Meine Frau ist meine größte Kritikerin. Sie kennt meine Verbissenheit und kann sehr gut damit umgehen. Sie kann das entkrampfen. Manchmal streiten wir uns über Ansichten, zum Beispiel wenn ich an die Gerechtigkeit appelliere. Dann sagt sie oft: »Ja, hast du schon recht, aber du kannst nicht die ganze Welt retten, du musst auch mal runterkommen.« Zum Teil führen wir unsere Dialoge wie vor Gericht. Argumente finden, Argumente widerlegen etc. Sie ist der Ruhepol, ich bin wie gesagt die Heißkiste.
Auch unsere Tochter interessiert sich dafür, ich glaube, sie ist ziemlich stolz auf uns. Jedenfalls hat sie schon gesagt, dass sie später auch Polizistin werden will oder Staatsanwältin.

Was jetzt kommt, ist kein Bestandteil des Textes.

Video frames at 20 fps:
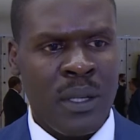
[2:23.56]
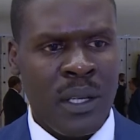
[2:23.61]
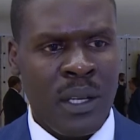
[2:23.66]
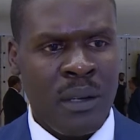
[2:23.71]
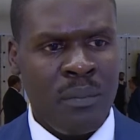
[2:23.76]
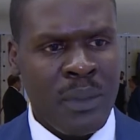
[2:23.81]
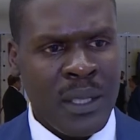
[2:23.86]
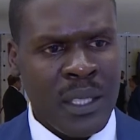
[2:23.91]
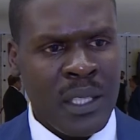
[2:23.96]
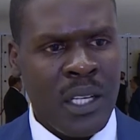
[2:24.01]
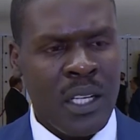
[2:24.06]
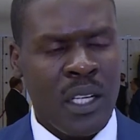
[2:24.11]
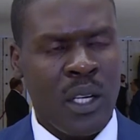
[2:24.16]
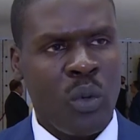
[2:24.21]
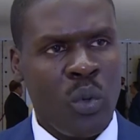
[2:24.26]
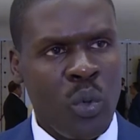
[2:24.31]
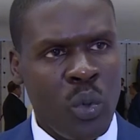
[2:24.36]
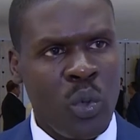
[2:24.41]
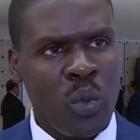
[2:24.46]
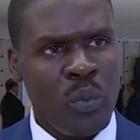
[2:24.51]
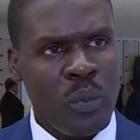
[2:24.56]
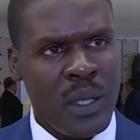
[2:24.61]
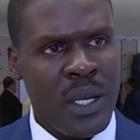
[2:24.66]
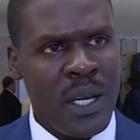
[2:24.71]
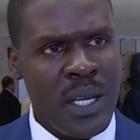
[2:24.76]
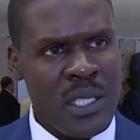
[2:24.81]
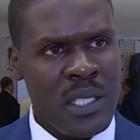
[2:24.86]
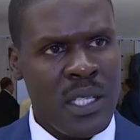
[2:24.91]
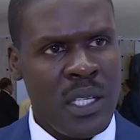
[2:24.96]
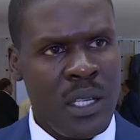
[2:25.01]
المدخل للخروج من
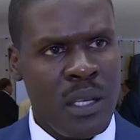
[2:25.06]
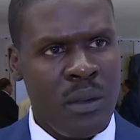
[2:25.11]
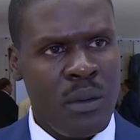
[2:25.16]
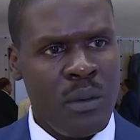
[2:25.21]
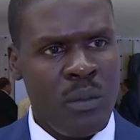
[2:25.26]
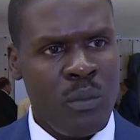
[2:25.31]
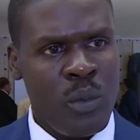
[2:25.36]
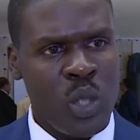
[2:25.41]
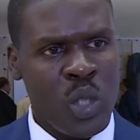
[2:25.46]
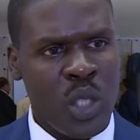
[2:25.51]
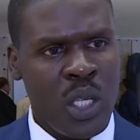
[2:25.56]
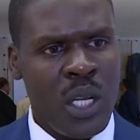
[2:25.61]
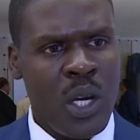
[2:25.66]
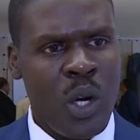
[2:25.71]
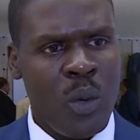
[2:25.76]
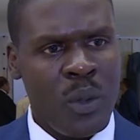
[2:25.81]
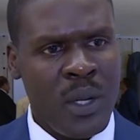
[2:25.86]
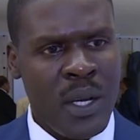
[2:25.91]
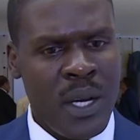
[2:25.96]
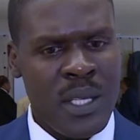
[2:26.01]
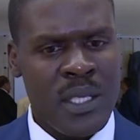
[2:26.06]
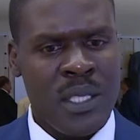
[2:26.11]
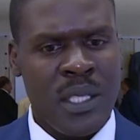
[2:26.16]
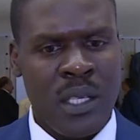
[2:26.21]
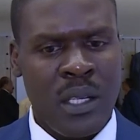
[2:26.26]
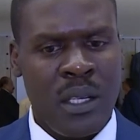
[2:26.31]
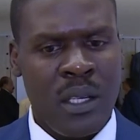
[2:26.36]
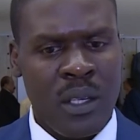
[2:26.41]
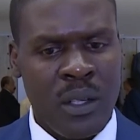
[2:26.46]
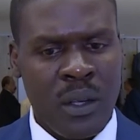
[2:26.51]
هذه المشكلة ومن
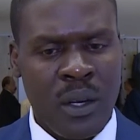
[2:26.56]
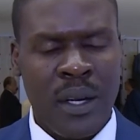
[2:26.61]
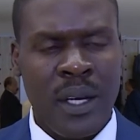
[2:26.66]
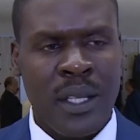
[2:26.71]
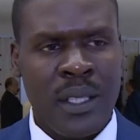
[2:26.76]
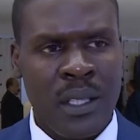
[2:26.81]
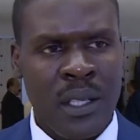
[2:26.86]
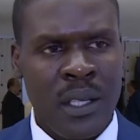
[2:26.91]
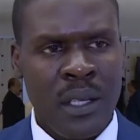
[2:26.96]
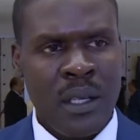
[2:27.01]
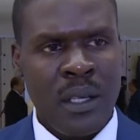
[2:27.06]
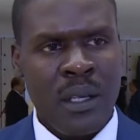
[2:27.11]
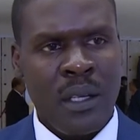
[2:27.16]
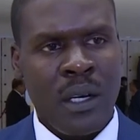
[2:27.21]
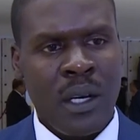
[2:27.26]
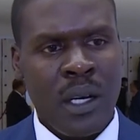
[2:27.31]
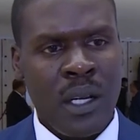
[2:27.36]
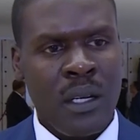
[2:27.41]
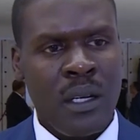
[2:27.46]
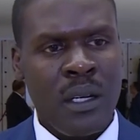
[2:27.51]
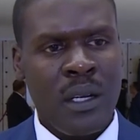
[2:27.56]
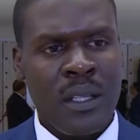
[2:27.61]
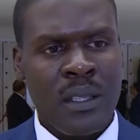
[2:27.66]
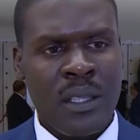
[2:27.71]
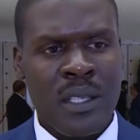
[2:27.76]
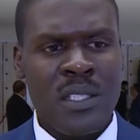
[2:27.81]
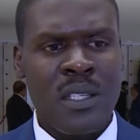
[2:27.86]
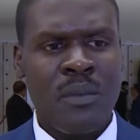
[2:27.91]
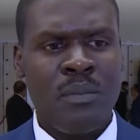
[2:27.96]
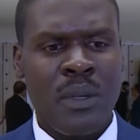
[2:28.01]
هذه الإجراءات أن
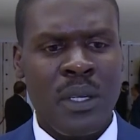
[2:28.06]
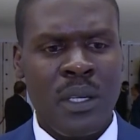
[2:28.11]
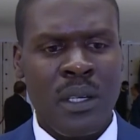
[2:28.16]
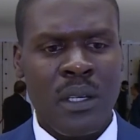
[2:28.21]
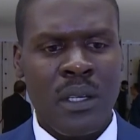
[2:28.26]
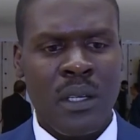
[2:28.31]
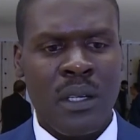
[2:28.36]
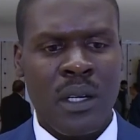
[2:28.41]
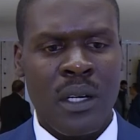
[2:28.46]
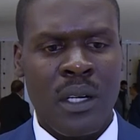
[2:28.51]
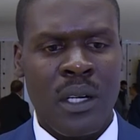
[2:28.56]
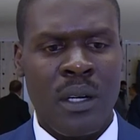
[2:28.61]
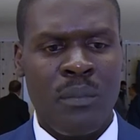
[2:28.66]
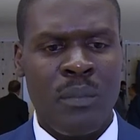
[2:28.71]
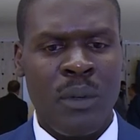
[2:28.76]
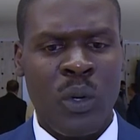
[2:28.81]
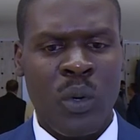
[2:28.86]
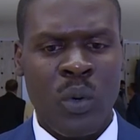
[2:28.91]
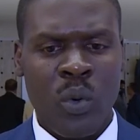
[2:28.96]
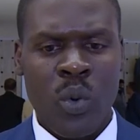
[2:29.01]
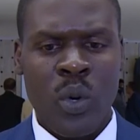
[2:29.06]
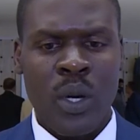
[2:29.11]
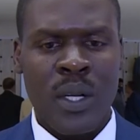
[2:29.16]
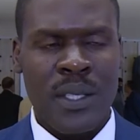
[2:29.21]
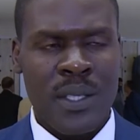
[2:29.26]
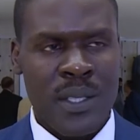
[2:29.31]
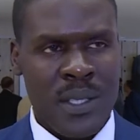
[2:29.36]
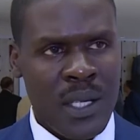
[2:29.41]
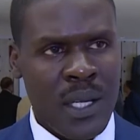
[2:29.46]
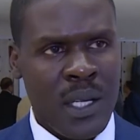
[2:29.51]
نلتزم آه، بحقوق
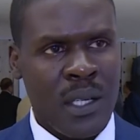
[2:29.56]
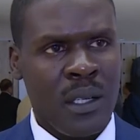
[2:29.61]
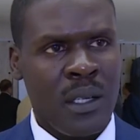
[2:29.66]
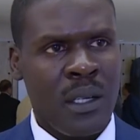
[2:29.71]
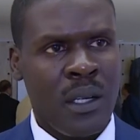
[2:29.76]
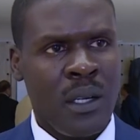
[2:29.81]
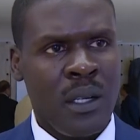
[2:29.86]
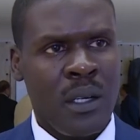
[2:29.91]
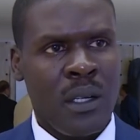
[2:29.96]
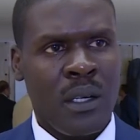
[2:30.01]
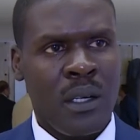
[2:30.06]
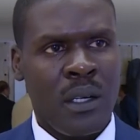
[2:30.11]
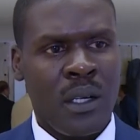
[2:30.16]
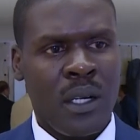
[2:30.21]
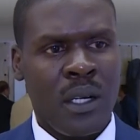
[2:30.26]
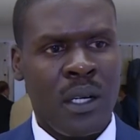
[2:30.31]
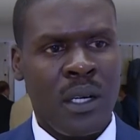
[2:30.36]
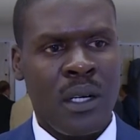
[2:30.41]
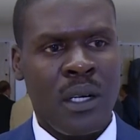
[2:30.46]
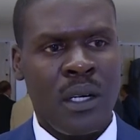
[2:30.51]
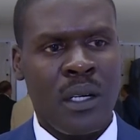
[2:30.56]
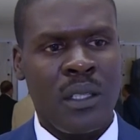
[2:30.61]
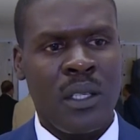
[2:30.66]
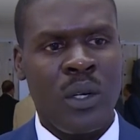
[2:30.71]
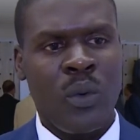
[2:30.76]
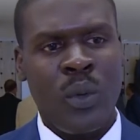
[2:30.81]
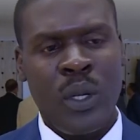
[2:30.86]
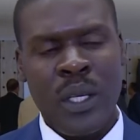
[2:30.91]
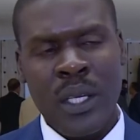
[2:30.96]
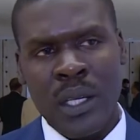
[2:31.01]
الإنسان
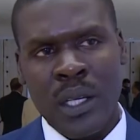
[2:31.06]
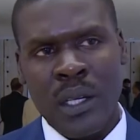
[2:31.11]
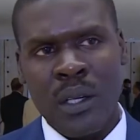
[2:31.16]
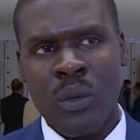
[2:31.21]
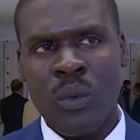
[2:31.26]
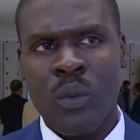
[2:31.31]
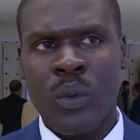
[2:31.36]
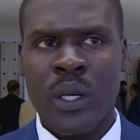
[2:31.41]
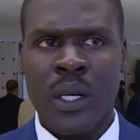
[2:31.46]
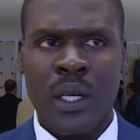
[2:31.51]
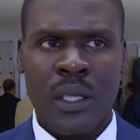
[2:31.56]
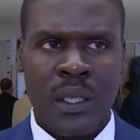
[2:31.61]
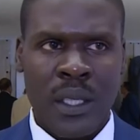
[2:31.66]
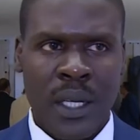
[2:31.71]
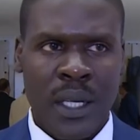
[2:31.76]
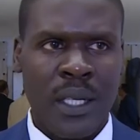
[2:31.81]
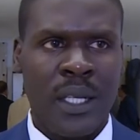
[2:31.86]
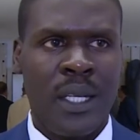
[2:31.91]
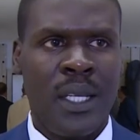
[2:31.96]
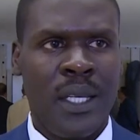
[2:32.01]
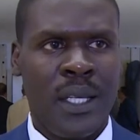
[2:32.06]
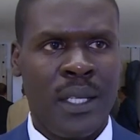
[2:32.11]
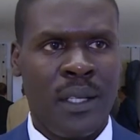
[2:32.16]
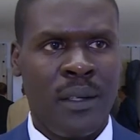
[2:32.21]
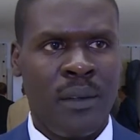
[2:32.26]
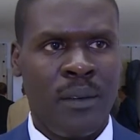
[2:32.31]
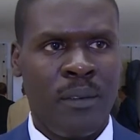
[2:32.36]
دوليا وداخليا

Meine andere große Leidenschaft ist neben der Rockmusik (allen voran Bruce Springsteen) der Fußball. Er begleitet mich, seit ich krabbeln konnte. Doch es ist nicht der große Verein meiner Heimatstadt Dortmund, den ich verehre. Nein, ich bin kein Fan von Borussia, sondern von klein auf Anhänger des HSV.
Das war immer meine große Liebe. Ich glaube, das kommt durch unsere Beziehung zum Norden, die Großeltern sind immer gern nach Dänemark in den Urlaub gefahren. Die nördlichste große deutsche Mannschaft war eben der HSV, so erkläre ich mir das. Mein Vater wollte mir ursprünglich den 1. FC Köln näherbringen, aber nicht mit mir. Da hatte ich schon ein Trikot des großen HSV-Stars Kevin Keegan, Rückennummer 7.
Seit über 20 Jahren bin ich HSV-Mitglied, auch nach dem Abstieg in die 2. Liga. Und wenn es nur irgendwie geht, besuche ich die Spiele des HSV im Stadion, auswärts wie zu Hause. Privat kicke ich auch noch, mit Freunden und Kollegen bei den Alten Herren. Position Mittelfeld. Da muss ich nach vorn und nach hinten ackern – mache ich auch gern.
Dass der Fußball nun seit Jahren einen Großteil meines beruflichen Lebens als Polizist bestimmt, ist für mich eine eher bittere Erfahrung. Es schmerzt wie eine große Liebe, die von anderen und von außen sabotiert und zerstört wird.